* [What is needed]:
Word for word, repeat the entries, minus the pictures.

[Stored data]
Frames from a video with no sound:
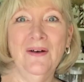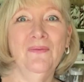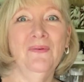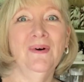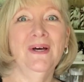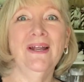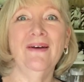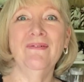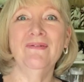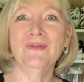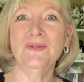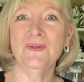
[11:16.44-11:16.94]
What
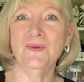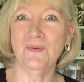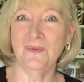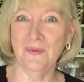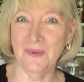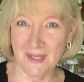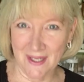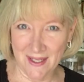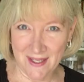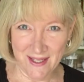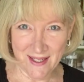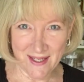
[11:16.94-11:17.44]
I was
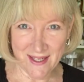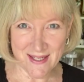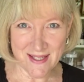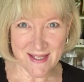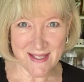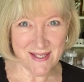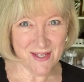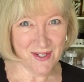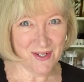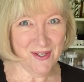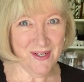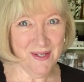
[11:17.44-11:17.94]
really
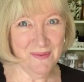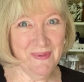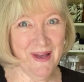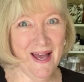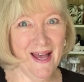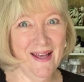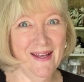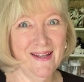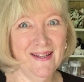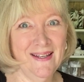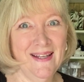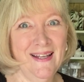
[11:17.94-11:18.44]
concerned
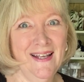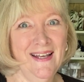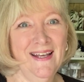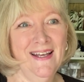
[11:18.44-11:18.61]
about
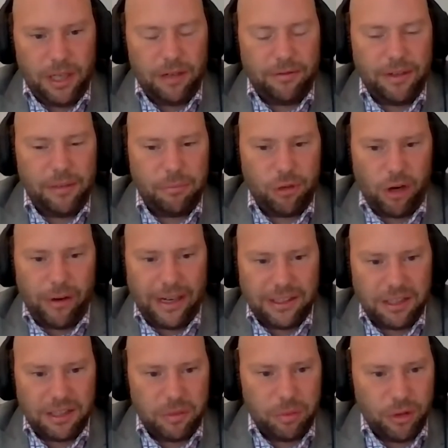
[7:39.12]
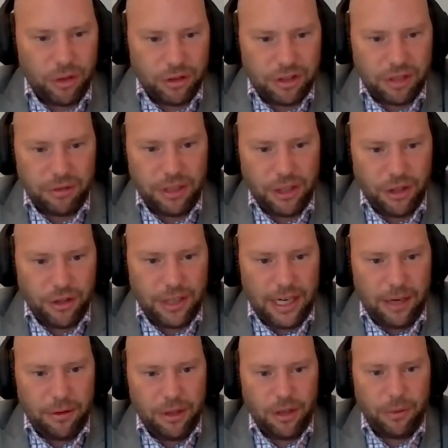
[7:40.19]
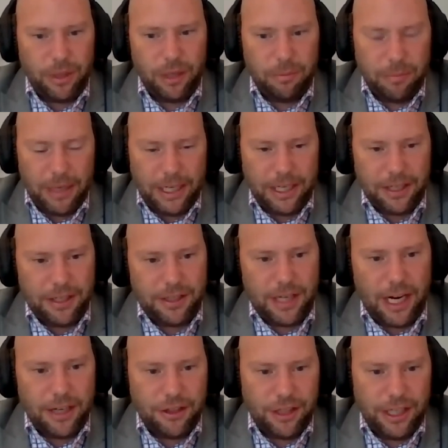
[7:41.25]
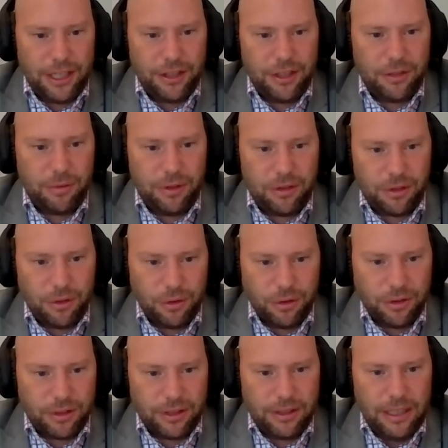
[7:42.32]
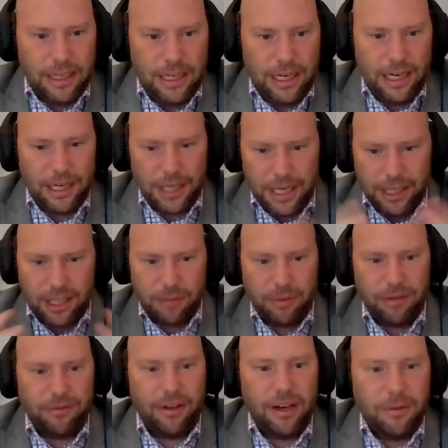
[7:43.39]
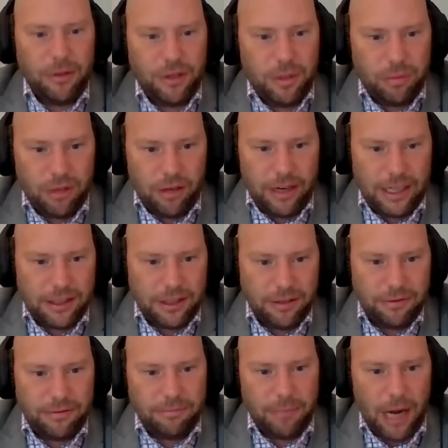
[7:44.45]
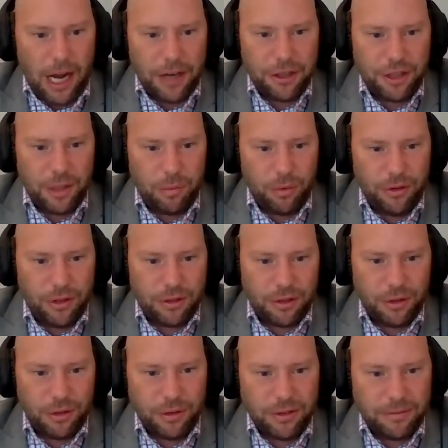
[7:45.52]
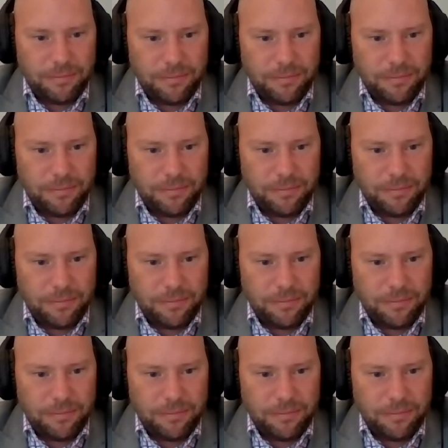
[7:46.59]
And a very proactive approach to it, no doubt. You know, when you're making design changes with schools, it needs to be very much a proactive partnership with the school.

* [Solved exercise]:
Frames from a video with no sound:
[11:16.44-11:16.94]
What
[11:16.94-11:17.44]
I was
[11:17.44-11:17.94]
really
[11:17.94-11:18.44]
concerned
[11:18.44-11:18.61]
about
[7:39.12]
[7:40.19]
[7:41.25]
[7:42.32]
[7:43.39]
[7:44.45]
[7:45.52]
[7:46.59]
And a very proactive approach to it, no doubt. You know, when you're making design changes with schools, it needs to be very much a proactive partnership with the school.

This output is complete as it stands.